(Dataset extract begins)

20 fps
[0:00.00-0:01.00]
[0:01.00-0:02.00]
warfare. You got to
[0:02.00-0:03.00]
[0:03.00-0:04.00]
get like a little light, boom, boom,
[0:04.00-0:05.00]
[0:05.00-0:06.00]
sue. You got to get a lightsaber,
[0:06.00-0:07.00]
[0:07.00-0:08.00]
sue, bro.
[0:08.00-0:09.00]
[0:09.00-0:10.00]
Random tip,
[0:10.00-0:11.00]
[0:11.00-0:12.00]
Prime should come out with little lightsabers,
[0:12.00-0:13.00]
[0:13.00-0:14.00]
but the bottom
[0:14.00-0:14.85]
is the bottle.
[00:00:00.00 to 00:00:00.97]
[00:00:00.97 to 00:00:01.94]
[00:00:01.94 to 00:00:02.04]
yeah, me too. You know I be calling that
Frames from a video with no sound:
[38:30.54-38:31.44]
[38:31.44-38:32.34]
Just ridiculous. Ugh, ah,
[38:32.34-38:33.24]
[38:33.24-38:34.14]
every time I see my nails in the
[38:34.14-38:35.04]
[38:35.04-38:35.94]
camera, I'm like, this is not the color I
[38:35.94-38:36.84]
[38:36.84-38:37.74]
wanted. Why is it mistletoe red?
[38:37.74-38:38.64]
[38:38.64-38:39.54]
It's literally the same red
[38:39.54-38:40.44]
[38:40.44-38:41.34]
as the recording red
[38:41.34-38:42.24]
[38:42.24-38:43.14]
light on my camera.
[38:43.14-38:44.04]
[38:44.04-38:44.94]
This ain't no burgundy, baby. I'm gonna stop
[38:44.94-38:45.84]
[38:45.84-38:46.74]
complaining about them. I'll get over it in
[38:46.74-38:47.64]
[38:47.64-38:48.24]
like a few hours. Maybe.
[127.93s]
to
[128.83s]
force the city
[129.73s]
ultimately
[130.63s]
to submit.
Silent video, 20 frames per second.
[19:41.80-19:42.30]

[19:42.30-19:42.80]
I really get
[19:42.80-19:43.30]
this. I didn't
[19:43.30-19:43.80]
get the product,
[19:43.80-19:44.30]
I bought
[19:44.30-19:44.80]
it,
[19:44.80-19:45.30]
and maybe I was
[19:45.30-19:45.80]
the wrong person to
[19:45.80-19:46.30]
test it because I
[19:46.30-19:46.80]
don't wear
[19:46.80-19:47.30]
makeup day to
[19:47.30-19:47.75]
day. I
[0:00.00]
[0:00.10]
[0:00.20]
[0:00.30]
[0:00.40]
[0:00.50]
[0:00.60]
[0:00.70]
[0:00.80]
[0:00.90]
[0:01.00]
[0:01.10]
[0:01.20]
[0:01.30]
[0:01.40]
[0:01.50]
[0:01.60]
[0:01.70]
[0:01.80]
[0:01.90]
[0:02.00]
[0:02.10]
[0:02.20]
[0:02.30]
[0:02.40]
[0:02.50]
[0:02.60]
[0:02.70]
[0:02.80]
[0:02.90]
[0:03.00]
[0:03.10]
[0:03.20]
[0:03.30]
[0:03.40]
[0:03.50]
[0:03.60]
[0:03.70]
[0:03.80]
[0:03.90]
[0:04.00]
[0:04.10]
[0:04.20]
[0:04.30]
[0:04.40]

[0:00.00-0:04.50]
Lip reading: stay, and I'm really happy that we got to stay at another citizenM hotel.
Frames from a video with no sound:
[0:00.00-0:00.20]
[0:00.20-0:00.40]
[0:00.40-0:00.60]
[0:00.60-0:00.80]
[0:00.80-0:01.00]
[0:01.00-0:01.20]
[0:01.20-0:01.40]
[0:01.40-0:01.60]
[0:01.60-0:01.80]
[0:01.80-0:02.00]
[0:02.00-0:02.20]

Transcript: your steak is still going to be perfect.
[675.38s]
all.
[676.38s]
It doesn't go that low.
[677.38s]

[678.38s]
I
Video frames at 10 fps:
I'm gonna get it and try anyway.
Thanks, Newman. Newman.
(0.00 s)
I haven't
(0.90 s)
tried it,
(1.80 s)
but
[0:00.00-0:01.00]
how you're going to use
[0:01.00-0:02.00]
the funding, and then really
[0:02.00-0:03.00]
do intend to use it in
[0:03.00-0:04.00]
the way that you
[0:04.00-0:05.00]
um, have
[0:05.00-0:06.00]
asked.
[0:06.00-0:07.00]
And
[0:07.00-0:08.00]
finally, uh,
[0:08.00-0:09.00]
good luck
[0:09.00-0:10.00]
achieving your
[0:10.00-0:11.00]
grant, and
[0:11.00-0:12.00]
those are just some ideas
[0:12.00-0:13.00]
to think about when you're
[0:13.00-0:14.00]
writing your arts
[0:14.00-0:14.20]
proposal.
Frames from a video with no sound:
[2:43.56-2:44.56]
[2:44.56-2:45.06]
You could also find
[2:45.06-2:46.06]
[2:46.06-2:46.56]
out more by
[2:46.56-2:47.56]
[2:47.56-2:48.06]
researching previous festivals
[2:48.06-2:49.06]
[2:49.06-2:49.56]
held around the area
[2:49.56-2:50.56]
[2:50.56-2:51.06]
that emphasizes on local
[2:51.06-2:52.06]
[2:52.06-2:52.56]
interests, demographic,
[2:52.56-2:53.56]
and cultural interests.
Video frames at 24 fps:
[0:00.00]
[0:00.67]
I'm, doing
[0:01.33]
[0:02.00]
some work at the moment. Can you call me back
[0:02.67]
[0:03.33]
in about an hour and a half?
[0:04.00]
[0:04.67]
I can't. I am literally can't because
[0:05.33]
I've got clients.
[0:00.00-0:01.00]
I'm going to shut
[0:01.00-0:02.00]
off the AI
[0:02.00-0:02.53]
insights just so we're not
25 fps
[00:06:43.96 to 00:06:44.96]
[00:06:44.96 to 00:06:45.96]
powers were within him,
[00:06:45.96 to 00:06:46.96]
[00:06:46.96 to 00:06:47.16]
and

(Dataset extract ends)

→ **What is expected**
Go through the entries above and reproduce each one exactly.

→ **The completed task**
20 fps
[0:00.00-0:01.00]
[0:01.00-0:02.00]
warfare. You got to
[0:02.00-0:03.00]
[0:03.00-0:04.00]
get like a little light, boom, boom,
[0:04.00-0:05.00]
[0:05.00-0:06.00]
sue. You got to get a lightsaber,
[0:06.00-0:07.00]
[0:07.00-0:08.00]
sue, bro.
[0:08.00-0:09.00]
[0:09.00-0:10.00]
Random tip,
[0:10.00-0:11.00]
[0:11.00-0:12.00]
Prime should come out with little lightsabers,
[0:12.00-0:13.00]
[0:13.00-0:14.00]
but the bottom
[0:14.00-0:14.85]
is the bottle.
[00:00:00.00 to 00:00:00.97]
[00:00:00.97 to 00:00:01.94]
[00:00:01.94 to 00:00:02.04]
yeah, me too. You know I be calling that
Frames from a video with no sound:
[38:30.54-38:31.44]
[38:31.44-38:32.34]
Just ridiculous. Ugh, ah,
[38:32.34-38:33.24]
[38:33.24-38:34.14]
every time I see my nails in the
[38:34.14-38:35.04]
[38:35.04-38:35.94]
camera, I'm like, this is not the color I
[38:35.94-38:36.84]
[38:36.84-38:37.74]
wanted. Why is it mistletoe red?
[38:37.74-38:38.64]
[38:38.64-38:39.54]
It's literally the same red
[38:39.54-38:40.44]
[38:40.44-38:41.34]
as the recording red
[38:41.34-38:42.24]
[38:42.24-38:43.14]
light on my camera.
[38:43.14-38:44.04]
[38:44.04-38:44.94]
This ain't no burgundy, baby. I'm gonna stop
[38:44.94-38:45.84]
[38:45.84-38:46.74]
complaining about them. I'll get over it in
[38:46.74-38:47.64]
[38:47.64-38:48.24]
like a few hours. Maybe.
[127.93s]
to
[128.83s]
force the city
[129.73s]
ultimately
[130.63s]
to submit.
Silent video, 20 frames per second.
[19:41.80-19:42.30]

[19:42.30-19:42.80]
I really get
[19:42.80-19:43.30]
this. I didn't
[19:43.30-19:43.80]
get the product,
[19:43.80-19:44.30]
I bought
[19:44.30-19:44.80]
it,
[19:44.80-19:45.30]
and maybe I was
[19:45.30-19:45.80]
the wrong person to
[19:45.80-19:46.30]
test it because I
[19:46.30-19:46.80]
don't wear
[19:46.80-19:47.30]
makeup day to
[19:47.30-19:47.75]
day. I
[0:00.00]
[0:00.10]
[0:00.20]
[0:00.30]
[0:00.40]
[0:00.50]
[0:00.60]
[0:00.70]
[0:00.80]
[0:00.90]
[0:01.00]
[0:01.10]
[0:01.20]
[0:01.30]
[0:01.40]
[0:01.50]
[0:01.60]
[0:01.70]
[0:01.80]
[0:01.90]
[0:02.00]
[0:02.10]
[0:02.20]
[0:02.30]
[0:02.40]
[0:02.50]
[0:02.60]
[0:02.70]
[0:02.80]
[0:02.90]
[0:03.00]
[0:03.10]
[0:03.20]
[0:03.30]
[0:03.40]
[0:03.50]
[0:03.60]
[0:03.70]
[0:03.80]
[0:03.90]
[0:04.00]
[0:04.10]
[0:04.20]
[0:04.30]
[0:04.40]

[0:00.00-0:04.50]
Lip reading: stay, and I'm really happy that we got to stay at another citizenM hotel.
Frames from a video with no sound:
[0:00.00-0:00.20]
[0:00.20-0:00.40]
[0:00.40-0:00.60]
[0:00.60-0:00.80]
[0:00.80-0:01.00]
[0:01.00-0:01.20]
[0:01.20-0:01.40]
[0:01.40-0:01.60]
[0:01.60-0:01.80]
[0:01.80-0:02.00]
[0:02.00-0:02.20]

Transcript: your steak is still going to be perfect.
[675.38s]
all.
[676.38s]
It doesn't go that low.
[677.38s]

[678.38s]
I
Video frames at 10 fps:
I'm gonna get it and try anyway.
Thanks, Newman. Newman.
(0.00 s)
I haven't
(0.90 s)
tried it,
(1.80 s)
but
[0:00.00-0:01.00]
how you're going to use
[0:01.00-0:02.00]
the funding, and then really
[0:02.00-0:03.00]
do intend to use it in
[0:03.00-0:04.00]
the way that you
[0:04.00-0:05.00]
um, have
[0:05.00-0:06.00]
asked.
[0:06.00-0:07.00]
And
[0:07.00-0:08.00]
finally, uh,
[0:08.00-0:09.00]
good luck
[0:09.00-0:10.00]
achieving your
[0:10.00-0:11.00]
grant, and
[0:11.00-0:12.00]
those are just some ideas
[0:12.00-0:13.00]
to think about when you're
[0:13.00-0:14.00]
writing your arts
[0:14.00-0:14.20]
proposal.
Frames from a video with no sound:
[2:43.56-2:44.56]
[2:44.56-2:45.06]
You could also find
[2:45.06-2:46.06]
[2:46.06-2:46.56]
out more by
[2:46.56-2:47.56]
[2:47.56-2:48.06]
researching previous festivals
[2:48.06-2:49.06]
[2:49.06-2:49.56]
held around the area
[2:49.56-2:50.56]
[2:50.56-2:51.06]
that emphasizes on local
[2:51.06-2:52.06]
[2:52.06-2:52.56]
interests, demographic,
[2:52.56-2:53.56]
and cultural interests.
Video frames at 24 fps:
[0:00.00]
[0:00.67]
I'm, doing
[0:01.33]
[0:02.00]
some work at the moment. Can you call me back
[0:02.67]
[0:03.33]
in about an hour and a half?
[0:04.00]
[0:04.67]
I can't. I am literally can't because
[0:05.33]
I've got clients.
[0:00.00-0:01.00]
I'm going to shut
[0:01.00-0:02.00]
off the AI
[0:02.00-0:02.53]
insights just so we're not
25 fps
[00:06:43.96 to 00:06:44.96]
[00:06:44.96 to 00:06:45.96]
powers were within him,
[00:06:45.96 to 00:06:46.96]
[00:06:46.96 to 00:06:47.16]
and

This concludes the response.